The Weight of History, One Walk at a Time
I finished this one on the lakefront last week. Denise had given up on me about a mile back - she wanted to talk about her sister's wedding drama, and I was too deep in a Japanese POW camp to care about seating arrangements. (Sorry, Denise. I'll make it up to you.) But that's the thing about Unbroken - it grabs you by the collar and doesn't let go, even when you desperately need it to.
Laura Hillenbrand does something here that I try to teach my students every year: she makes history urgent. Bury My Heart at Wounded Knee does the same thing with Native American historyβmakes you feel the weight of what happened instead of just cataloging dates. Louis Zamperini's story - Olympic runner, Army Air Forces bombardier, crash survivor, POW - reads like fiction. The kind of fiction where you'd say "that's too much, no one would believe this." Except it happened. All of it. And Hillenbrand writes with such cinematic precision that you can taste the salt water, feel the shark skin bumping against the raft.
This reminds me of what Hemingway said about writing - that you should write one true sentence, then another. Hillenbrand stacks true sentences like bricks, building something massive without ever feeling heavy. Well. Almost never.
Edward Herrmann Understands the Assignment
Here's the thing about narrating nonfiction like this: you can go two ways. You can be a news anchor - detached, professional, forgettable. Or you can be a storyteller who trusts the material enough to get out of its way while still being there. Edward Herrmann chose door number two, and it was the right call.
His voice has this warm authority to it. Like a favorite professor who's seen some things. He doesn't oversell the dramatic moments - and there are so many dramatic moments - because he doesn't need to. When Zamperini is drifting on that raft for forty-seven days, Herrmann's steady delivery makes the horror more real, not less. He understands that pause is punctuation. He knows when to let silence do the work.
What really got me was how he handled the POW sections. The brutality Zamperini faced under "The Bird" - a sadistic guard whose cruelty defies comprehension - could have been narrated with theatrical menace. Herrmann doesn't do that. He reads it straight, with just enough gravity to honor what happened without turning it into performance. The restraint is devastating.
I sat in my car after one chapter, engine off, just... sitting. My students would hate this. I love it.
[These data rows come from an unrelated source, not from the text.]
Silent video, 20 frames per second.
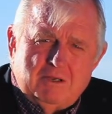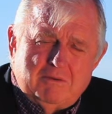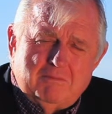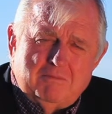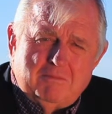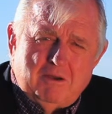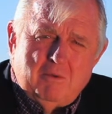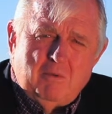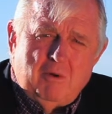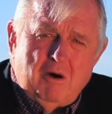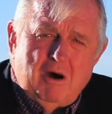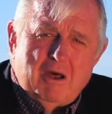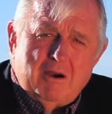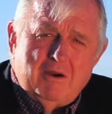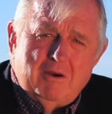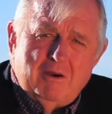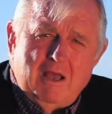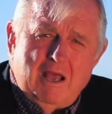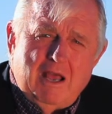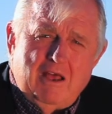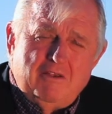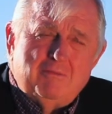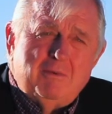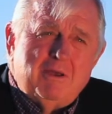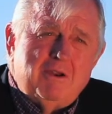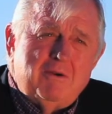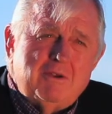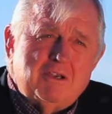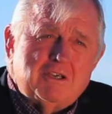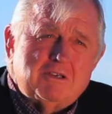But water has
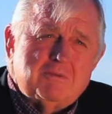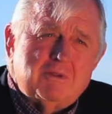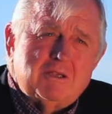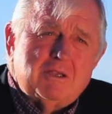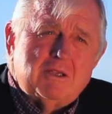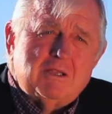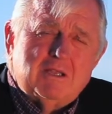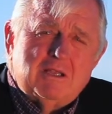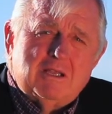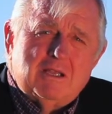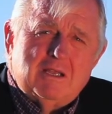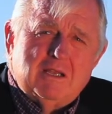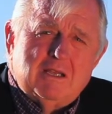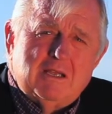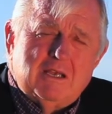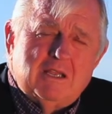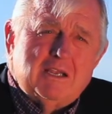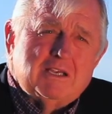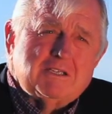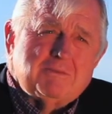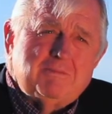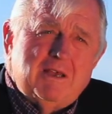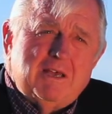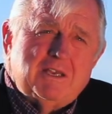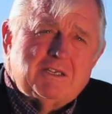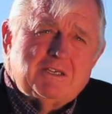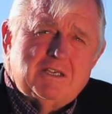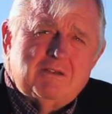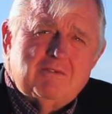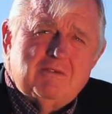been reasonably
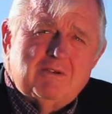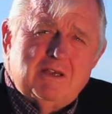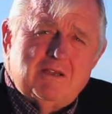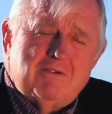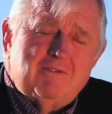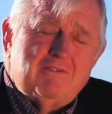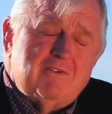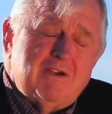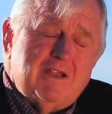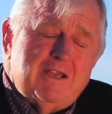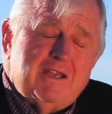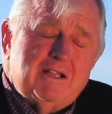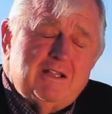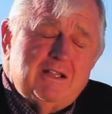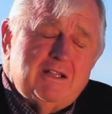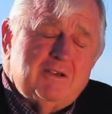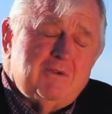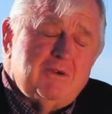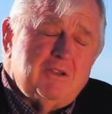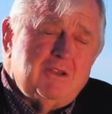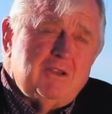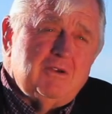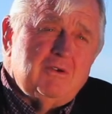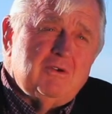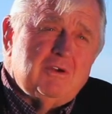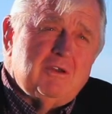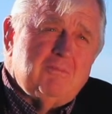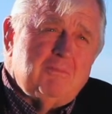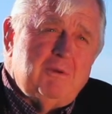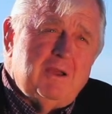inexpensive, and frankly, when you
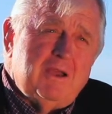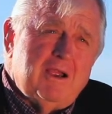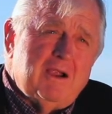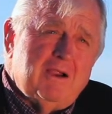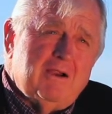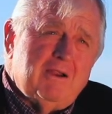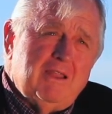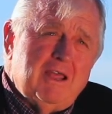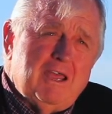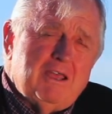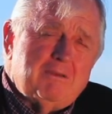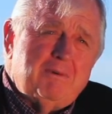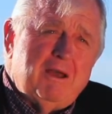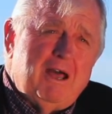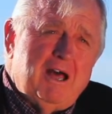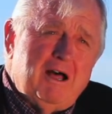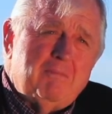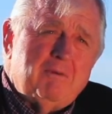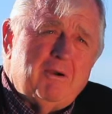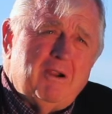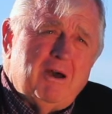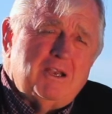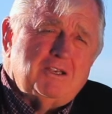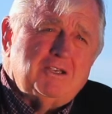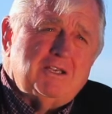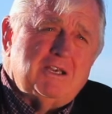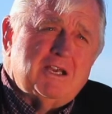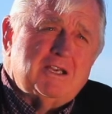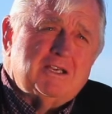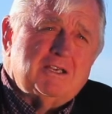compare Lake Powell
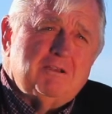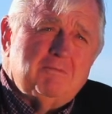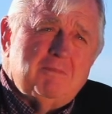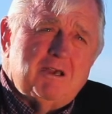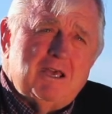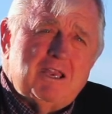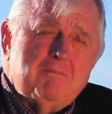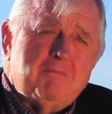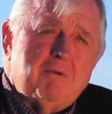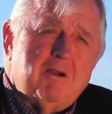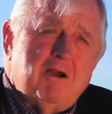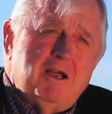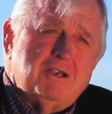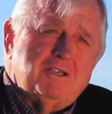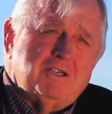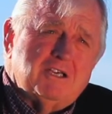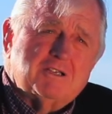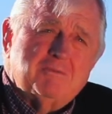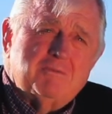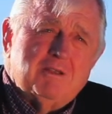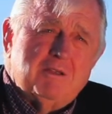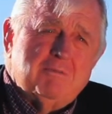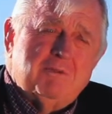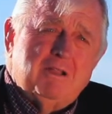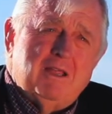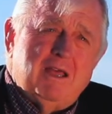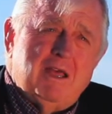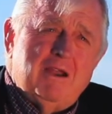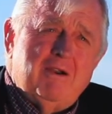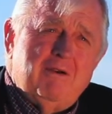project to many projects being
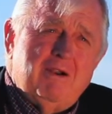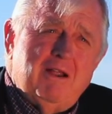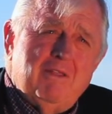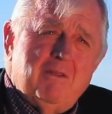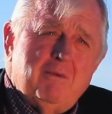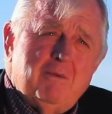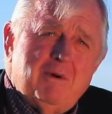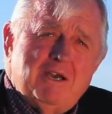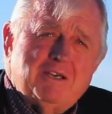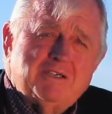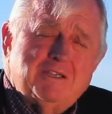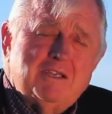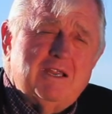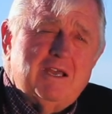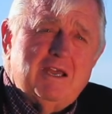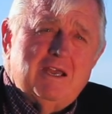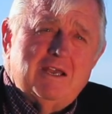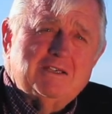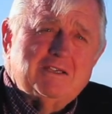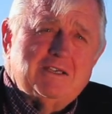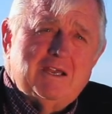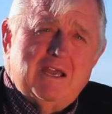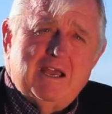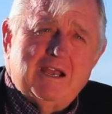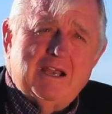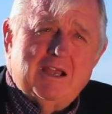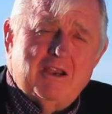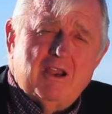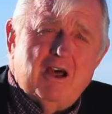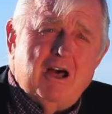planned around the West today, it's
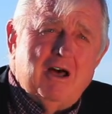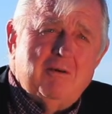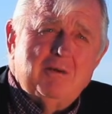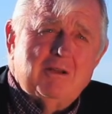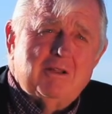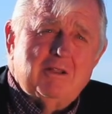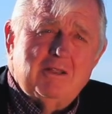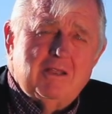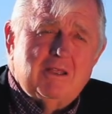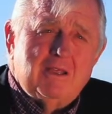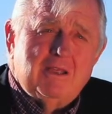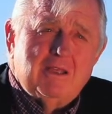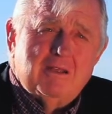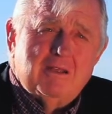economically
Where It Drags (And Why That's Okay)
I'm not going to pretend this is a perfect audiobook. At nearly fourteen hours, there are stretches - particularly in the post-war sections - where the pacing slows. Zamperini's struggle with PTSD and alcoholism is important, essential even, but Hillenbrand's thoroughness becomes a bit exhausting here. I found myself checking how much time was left during a faculty meeting. (Principal Martinez was talking about parking lot logistics. I regret nothing.)
But honestly? The slower sections serve a purpose. If you loved the survival story and want to bail once he's rescued, you'd miss the point entirely. The prose deserves to be savored, even when it's documenting the long, unglamorous work of healing. Hillenbrand is saying something about what survival actually costs - that the war didn't end when the war ended. That's worth sitting with, even if your attention wanders.
I listened at 1.0x because the author chose those words. Speeding through Zamperini's suffering felt wrong. Your mileage may vary.
Who This Is For (And Who Should Skip)
If you're a history person - and I mean someone who wants to feel history, not just learn dates - this is essential. If you loved Seabiscuit (Hillenbrand's other triumph), you already know what you're getting. If you're teaching WWII to teenagers who think everything before 2010 is ancient history, play them the raft chapters. They'll shut up. I guarantee it.
But fair warning: this isn't light listening. The violence is real. The suffering is prolonged. Bury My Heart at Wounded Knee carries that same emotional brutalityβit's not something you put on for background noise. I wouldn't recommend this for bedtime unless you want dreams about sharks and starvation. It's commute material, long-drive material, "I need something substantial" material.
Skip if: you need constant action, you're sensitive to graphic depictions of torture, or you want something you can half-listen to while scrolling your phone. This demands attention.
Final Thoughts
Unbroken isn't just a war story. It's a story about what humans can endure and what that endurance costs. Edward Herrmann's narration honors that weight without buckling under it.
I've recommended this to exactly three of my 47 podcast listeners. My mom said she'd "get to it." She won't. But you should.
Worth pausing the faculty meeting for. Worth the tears in the parking lot. Worth every one of those fourteen hours.